Stomach and small intestine IELs formed distinct clusters, whereas colon and cecal IELs essentially formed one cluster. CD3 Epsilon Subunit Of T-Cell Receptor Complex (CD3e) expression indicated that most IELs that originate in the small intestine, cecum, and colon were T-cells, whereas only a minor proportion of stomach-derived IELs were T-cells. 

Major T-IEL subsets in the colon and small intestine were αβ and γδ T-IELs. Furthermore, γδ T-IELs exhibited notable increases in their cytotoxic phenotype compared with αβ T-IELs. Further analysis confirmed that stomach IELs were enriched in mast cells. 

Previous studies have shown that heightened T-IEL defenses in draining lymph nodes from the small intestine compensate for deficiencies in adaptive T-cell responses to prevent infection and cancer and confer protection against dietary antigens. These findings demonstrate why different GI tract compartments have distinct T-IEL developmental requirements and functions. 

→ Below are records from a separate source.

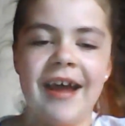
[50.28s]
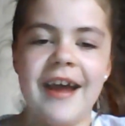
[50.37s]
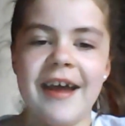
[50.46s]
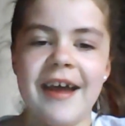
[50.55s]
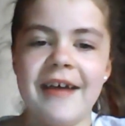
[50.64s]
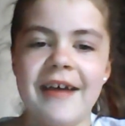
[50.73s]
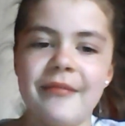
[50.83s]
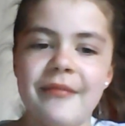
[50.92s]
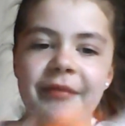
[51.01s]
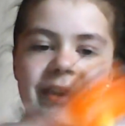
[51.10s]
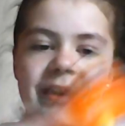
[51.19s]

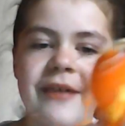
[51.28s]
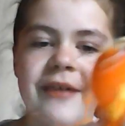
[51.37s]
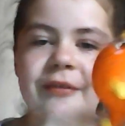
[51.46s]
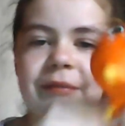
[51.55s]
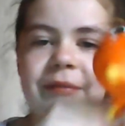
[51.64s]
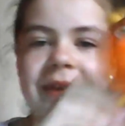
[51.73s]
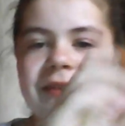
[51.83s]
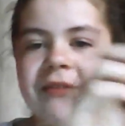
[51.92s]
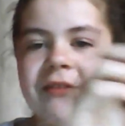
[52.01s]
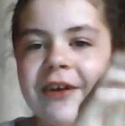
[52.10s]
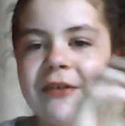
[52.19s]
But I will be
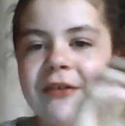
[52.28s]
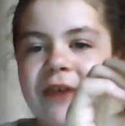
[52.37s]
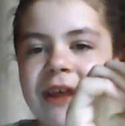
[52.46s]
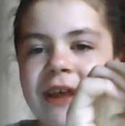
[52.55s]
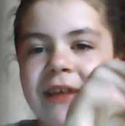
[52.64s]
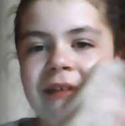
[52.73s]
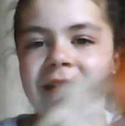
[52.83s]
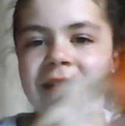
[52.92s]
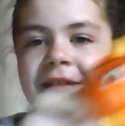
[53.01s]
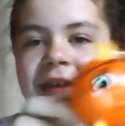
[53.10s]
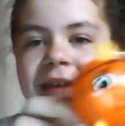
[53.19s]
giving away this
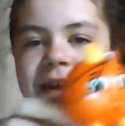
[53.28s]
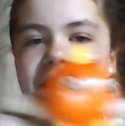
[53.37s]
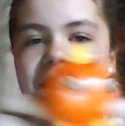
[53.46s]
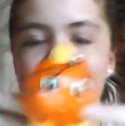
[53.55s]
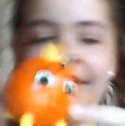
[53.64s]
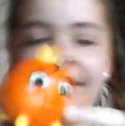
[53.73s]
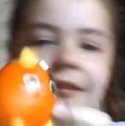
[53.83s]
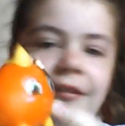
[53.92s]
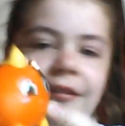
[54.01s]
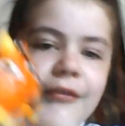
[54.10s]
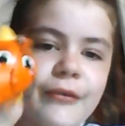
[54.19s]
thing. It's
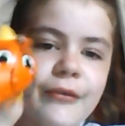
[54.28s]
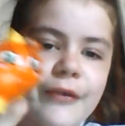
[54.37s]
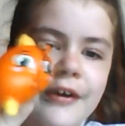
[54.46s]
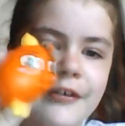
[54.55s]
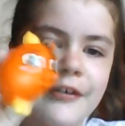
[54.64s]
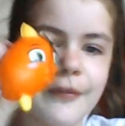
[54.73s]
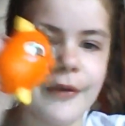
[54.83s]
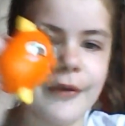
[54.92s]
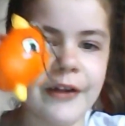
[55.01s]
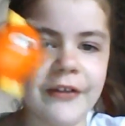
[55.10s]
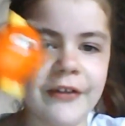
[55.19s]

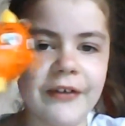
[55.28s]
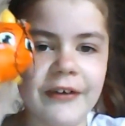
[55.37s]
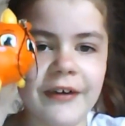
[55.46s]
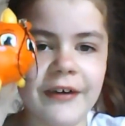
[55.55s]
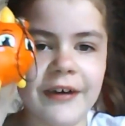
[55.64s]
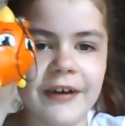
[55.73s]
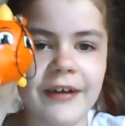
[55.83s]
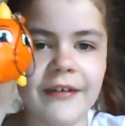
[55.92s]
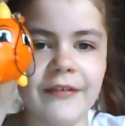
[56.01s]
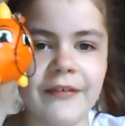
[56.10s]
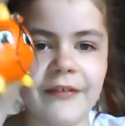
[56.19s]
squishable. It
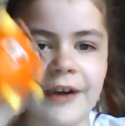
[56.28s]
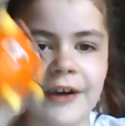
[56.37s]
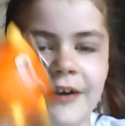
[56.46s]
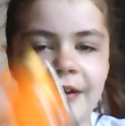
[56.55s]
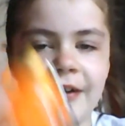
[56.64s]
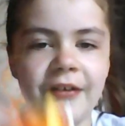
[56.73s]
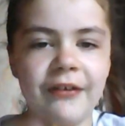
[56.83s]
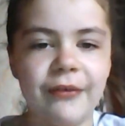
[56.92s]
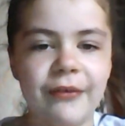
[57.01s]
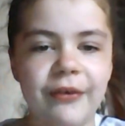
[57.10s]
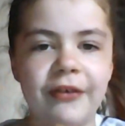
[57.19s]
is very
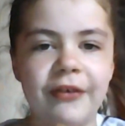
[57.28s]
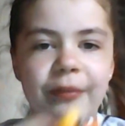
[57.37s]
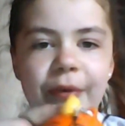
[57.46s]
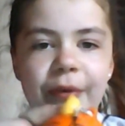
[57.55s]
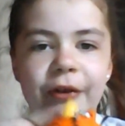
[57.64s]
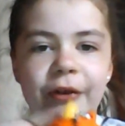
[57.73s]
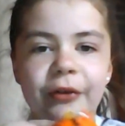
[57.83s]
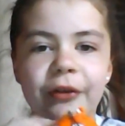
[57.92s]
squishable.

Although similar IEL subsets were conserved across the small and large intestines, each region had a distinctive molecular profile. Colon T-IELs exhibited higher expression of TCF-1 but lower expression of effector and cytotoxic molecules. 

All T-IEL subsets in the small and large intestines, particularly colon T-IELs, exhibited higher expression of nuclear receptor 77 (Nur77), a gene induced in T-cells upon TCR stimulation. Another notable difference between conventional T-cells and T-IELs was that colon T-IELs exhibited enhanced TCF-1 expression, which likely indicates that several factors regulate TCF-1 expression in T-IELs.

TCF-1 helped maintain the number of colon T-IELs over time, thus promoting self-renewal and the lifespan of conventional CD4+/CD8+ T-cell subsets. 

Additionally, TCF-1 directly regulated the expression of genes in αβ and γδ T-IELs. Accordingly, it bound promoter regions of granzyme B (Gzmb), chemokine (C motif) ligand (XCL1), and tumor necrosis factor receptor superfamily (TNFRSF).

Some studies have shown that the intrinsic histone deacetylase (HDAC) activity of TCF-1 plays a crucial role in regulating T-IELs fate; however, further studies are needed to confirm these reports.

The absence of TCF-1 expression in human γδ T-IELs was associated with XCL1 and granzyme B expression. Since TCF-1 suppresses the antitumor properties of γδ T-IELs in humans, γδ T-IELs with enhanced antitumor properties could be used to develop immunotherapies using anti-cytotoxic T-lymphocyte-associated protein 4 (CTLA-4) to treat colorectal cancer, particularly its earlier stages.

Given the complex mechanisms of γδ T-IEL activation, additional research is needed to elucidate how γδ T cells could drive immunotherapy response in colorectal tumors lacking β2 microglobulin. 

Journal reference:

  • Yakou, M. H., Ghilas, S., Tran, K., et al. (2023). TCF-1 limits intraepithelial lymphocyte antitumor Q1 immunity in colorectal carcinoma. Science Immunology 8. doi:10.1126/sciimmunol.adf2163.